Utilisation équitable
Quels types d’ad hominems pourraient alors être justifiés ? Walton soutient qu’un ad hominem est valable lorsque les affirmations faites sur le caractère ou les actions d’une personne sont pertinentes pour les conclusions tirées. Prenons l’exemple de l’ancien gouverneur de l’État de New York, Eliot Spitzer, qui a été filmé sur une écoute téléphonique alors qu’il s’arrangeait pour engager une prostituée pour 4 300 dollars. Parce que ce comportement allait à l’encontre de la plateforme anticorruption de Spitzer, sa révélation aurait empêché Spitzer de gouverner avec succès ; ainsi, la critique de cet aspect de sa personnalité était pertinente et juste. Dans un scandale antérieur, en 1987, le télévangéliste Jimmy Swaggart a été vu dans un motel avec une prostituée. Parce que son comportement a sapé sa prédication et son statut de modèle chrétien, une attaque de caractère basée sur cet incident aurait été pertinente.

Dans un autre cas, lorsque le président Bill Clinton a fibré à la télévision nationale au sujet de sa liaison avec Monica Lewinsky, stagiaire à la Maison Blanche, les accusations selon lesquelles il était un menteur n’étaient pas entièrement injustes.
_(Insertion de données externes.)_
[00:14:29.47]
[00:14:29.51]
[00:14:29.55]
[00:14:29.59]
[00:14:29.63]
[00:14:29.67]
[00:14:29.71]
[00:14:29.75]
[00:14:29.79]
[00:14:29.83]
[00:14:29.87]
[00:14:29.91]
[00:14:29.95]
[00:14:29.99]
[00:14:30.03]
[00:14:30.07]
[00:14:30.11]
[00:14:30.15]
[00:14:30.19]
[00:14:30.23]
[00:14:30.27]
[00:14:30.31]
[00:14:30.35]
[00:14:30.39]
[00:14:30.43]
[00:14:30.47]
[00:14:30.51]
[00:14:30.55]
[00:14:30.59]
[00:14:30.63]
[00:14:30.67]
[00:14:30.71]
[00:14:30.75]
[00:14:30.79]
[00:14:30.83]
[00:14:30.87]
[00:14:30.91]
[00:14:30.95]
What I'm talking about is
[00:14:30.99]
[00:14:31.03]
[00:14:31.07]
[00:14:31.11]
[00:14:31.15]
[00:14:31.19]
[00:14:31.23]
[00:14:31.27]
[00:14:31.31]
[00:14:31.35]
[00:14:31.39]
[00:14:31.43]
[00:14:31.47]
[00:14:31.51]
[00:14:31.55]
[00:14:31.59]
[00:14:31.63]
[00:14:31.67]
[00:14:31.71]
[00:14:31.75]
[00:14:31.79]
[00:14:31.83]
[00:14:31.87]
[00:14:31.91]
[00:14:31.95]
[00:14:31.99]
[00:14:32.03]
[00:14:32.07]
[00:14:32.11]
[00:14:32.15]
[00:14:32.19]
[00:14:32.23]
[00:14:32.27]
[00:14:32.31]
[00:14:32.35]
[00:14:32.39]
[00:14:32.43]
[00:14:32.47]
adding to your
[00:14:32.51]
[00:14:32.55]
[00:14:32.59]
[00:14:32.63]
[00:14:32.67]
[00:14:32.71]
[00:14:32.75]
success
Bien qu’un partisan puisse faire valoir que la vie sexuelle de Clinton n’était pas directement pertinente pour sa capacité à gouverner, sa capacité à adhérer à la vérité pouvait certainement l’être, et sa volonté de mentir à cette occasion pouvait remettre en question la véracité de ses remarques sur d’autres sujets.

Bien sûr, nous ne devrions pas écarter tout ce que dit une personne, peu importe à quel point elle a été discréditée. Le fait qu’une personne mente ou se comporte de manière inappropriée à une occasion ne signifie pas qu’elle ment ou se comporte de manière inappropriée tout le temps. Encore une fois, une critique de la personnalité d’une personne ne devrait pas empêcher un examen plus approfondi des arguments en présence. Après tout, quelle position est la bonne est généralement indépendante du caractère ou de la conduite d’une personne.

Savoir comment fonctionne l’attaque ad hominem peut nous aider à évaluer quels cas de son utilisation nous devons ignorer et lesquels nous devons prendre en compte. Posez-vous la question suivante : Quelle est la pertinence du caractère ou de l’action d’un candidat politique par rapport à sa capacité à exercer ses fonctions ? Quelle est la pertinence du passé d’une personne ou de son appartenance à un groupe par rapport aux affirmations de cette personne ou à son expertise dans un domaine spécifique ? Si les attaques fondées sur le caractère ne sont pas pertinentes pour ces questions plus larges, il vaut mieux les ignorer. Nous devrions plutôt nous concentrer sur ce qui est vraiment important : qu’est-ce qu’une personne affirme ? Pourquoi propose-t-elle un point de vue particulier, et ce point de vue est-il défendable ?

Cette histoire a été initialement imprimée avec le titre « Attaques de caractère ».